RE: AMBER: amber on AMD opteron-250

From: servaas michielssens <>
Date: Tue, 11 Dec 2007 21:27:20 +0100

On Tue, 2007-12-11 at 07:52 -0800, Ross Walker wrote:
> Hi Servaas,
> The problems with using gigabit ethernet (or any ethernet for that
> matter) as an interconnect for clusters have been discussed on this
> list a number of times but are worth repeating since it may benefit a
> number of people struggling with such setups.
> The main issue is that unlike "real" interconnects such as infiniband,
> myrinet, quadrics etc..., ethernet was never designed to be abused in
> the way that something like Amber does while running in parallel with
> MPI traffic over it. The issue comes about because ethernet has both
> an extremely bad system for dealling with packet loss due to
> congestion or lack of buffer space and when it does get overloaded it
> fails catastrophically, unlike interconnects that were designed to be
> low latency MPI carriersn which degrade gracefully when overloaded.
> The issue, apart from the fact that TCP/IP has massive cpu overhead
> and ethernet latency is aweful, is the fact that most of the ethernet
> cards and switches that people buy for clusters are complete junk. For
> example in your case I suspect most of the problems are a function of
> a cheap switch, cheap network cards or both. In terms of the switch a
> number of problems exist that are mainly a function of the average
> gigabit switch being designed for routing web traffic and email where
> latency and flow control is not essential. To save money the switch
> manufacturers install both a cheap backplane and small amounts of
> buffer space. For example it is typical for a 32 port gigabit switch
> to have only a 10 gigabit backplane - hence while each port can
> theoretically do 1 gigabit to each other port if they all try it at
> once your real bandwidth drops to 0.312 gigabits per port which in
> full duplex mode only gets you around 150 MBPs.
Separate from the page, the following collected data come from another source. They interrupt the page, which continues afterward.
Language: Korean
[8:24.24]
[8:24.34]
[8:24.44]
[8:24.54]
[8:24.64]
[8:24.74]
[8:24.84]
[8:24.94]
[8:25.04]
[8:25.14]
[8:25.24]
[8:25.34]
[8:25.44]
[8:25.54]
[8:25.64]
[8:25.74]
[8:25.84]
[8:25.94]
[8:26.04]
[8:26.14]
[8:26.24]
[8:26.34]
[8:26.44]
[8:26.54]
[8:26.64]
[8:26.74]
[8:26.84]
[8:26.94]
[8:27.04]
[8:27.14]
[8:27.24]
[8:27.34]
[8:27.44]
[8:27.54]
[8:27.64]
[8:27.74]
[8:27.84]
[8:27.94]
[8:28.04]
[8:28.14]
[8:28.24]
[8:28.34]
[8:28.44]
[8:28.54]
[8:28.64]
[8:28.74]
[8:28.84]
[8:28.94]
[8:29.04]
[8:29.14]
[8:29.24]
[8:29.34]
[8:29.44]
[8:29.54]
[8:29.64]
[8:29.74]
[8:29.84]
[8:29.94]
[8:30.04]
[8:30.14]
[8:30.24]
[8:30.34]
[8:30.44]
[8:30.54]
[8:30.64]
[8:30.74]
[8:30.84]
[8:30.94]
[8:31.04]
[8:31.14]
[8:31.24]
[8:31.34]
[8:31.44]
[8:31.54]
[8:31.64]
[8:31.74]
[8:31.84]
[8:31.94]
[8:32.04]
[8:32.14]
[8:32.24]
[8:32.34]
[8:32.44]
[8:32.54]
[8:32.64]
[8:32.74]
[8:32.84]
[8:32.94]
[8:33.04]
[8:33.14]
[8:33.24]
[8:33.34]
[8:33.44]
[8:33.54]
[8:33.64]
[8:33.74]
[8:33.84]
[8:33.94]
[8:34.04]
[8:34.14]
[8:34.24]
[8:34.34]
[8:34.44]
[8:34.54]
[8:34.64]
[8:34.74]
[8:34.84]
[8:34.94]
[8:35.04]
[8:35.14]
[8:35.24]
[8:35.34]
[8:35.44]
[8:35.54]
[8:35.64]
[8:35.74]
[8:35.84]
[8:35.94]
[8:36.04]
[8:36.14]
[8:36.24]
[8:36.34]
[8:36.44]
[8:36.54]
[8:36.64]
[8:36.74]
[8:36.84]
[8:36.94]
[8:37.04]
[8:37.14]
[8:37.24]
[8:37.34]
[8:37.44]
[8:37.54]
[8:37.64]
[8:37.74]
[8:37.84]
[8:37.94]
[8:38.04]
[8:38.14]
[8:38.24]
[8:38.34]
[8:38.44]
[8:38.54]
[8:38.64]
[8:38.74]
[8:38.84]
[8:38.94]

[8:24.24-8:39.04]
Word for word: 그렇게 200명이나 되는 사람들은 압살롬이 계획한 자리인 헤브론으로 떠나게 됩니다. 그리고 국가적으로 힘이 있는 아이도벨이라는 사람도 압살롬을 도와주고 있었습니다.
Hence you should make
> sure any gigabit switch you get, if you insist on using gigabit
> ethernet, is non-blocking across all ports. Note this will probably
> add a zero on the end of the price.
> The second problem is that by default most switches either do not
> support flow control or have it turned off. What this means is that if
> the switch runs out of buffer space due to being overloaded, as Amber
> will easily do, you get massive packet loss rather than throttling.
> Each lost packet costs you between 500 and 2000ms which as you can
> expect instantly destroys any parallel scaling. You can try turning on
> flow control on the switch if it supports it although the ethernet
> cards need to support it as well so you likely need server quality
> cards, that do proper offloading of cpu work. I suspect the fact that
> most cards do not support it is why most switches that support flow
> control have it turned off by default.
> You can check if it is a switch only problem by getting a crossover
> cable and hooking two machines up together and see what happens. If
> things get better then it is your switch that is causing problems, if
> it doesn't then it could be the cards or both.
> Even with a decent set of cards, switch and a completely seperate
> network for MPI and NFS traffic I wouldn't expect much out of
> ethernet. The issue is many fold. Firstly Amber itself has improved in
> performance tremendously over the years, just see the amber website
> for a great example by Dave Case. Thus the communications required per
> second for a given processor has increased with each new version of
> Amber. Next cpus are significantly faster today and there are more in
> a box than their used to be. I.e. if you used to have a single 1GHz
> chip in a box with a single gigabit card then your communication
> bandwidth was 1 gigabit per GHz. Now consider the fact that people
> have dual x dual core 3GHz chips. They still put just one gigabit
> ethernet card in a box so your bandwidth now is around 80MBPs per GHZ.
> Quite a difference. The real issue though is that at 1GHz single chips
> the computation speed was such that the interconnect was never maxed
> out, the switch never ran out of buffer space and everything worked
> great. Now a single box easily maxes out the switch and causes a
> catastrophic failure due to packet loss so things look much worse than
> the 80MBPs per GHZ would suggest.
> Short answer:
> 1) Try flow control if your hardware supports it.
> 2) Try putting an extra server quality NIC in each box and hooking
> them up with cross over cables - this will at least (hopefully) allow
> you to run across two boxes. If you are really clever and put 2 extra
> NICs in each box then you might be able to get to 3 boxes although you
> will have to be clever in how you configure the MPI stack.
> Beyond this there is not much that you can do short of switching to a
> better interconnect.
> I'm not sure what you mean by with Intel 100MBps there is normal
> scaling. Are these much much slower chips? Or perhaps just a better
> switch with flow control.
I mean that we have another cluster with intel processors and there
there is no problem if I use more then 4 processors. The communicaction
there is with a 100Mbps ethernet

> Note the reason Turbomol works okay is that it does far more
> computation per communication event. Hence it doesn't drive the switch
> so hard and doesn't cause it to loose packets due to overload.
> I hope this helps. I am afraid there is no silver bullet here and the
> laws of physics are against you...
Ok thanks, I will discus your suggestions with the system administrator.
The university sypercomputer has also AMD opteron processors with beter
interconection, I will trie to run some test there to compare.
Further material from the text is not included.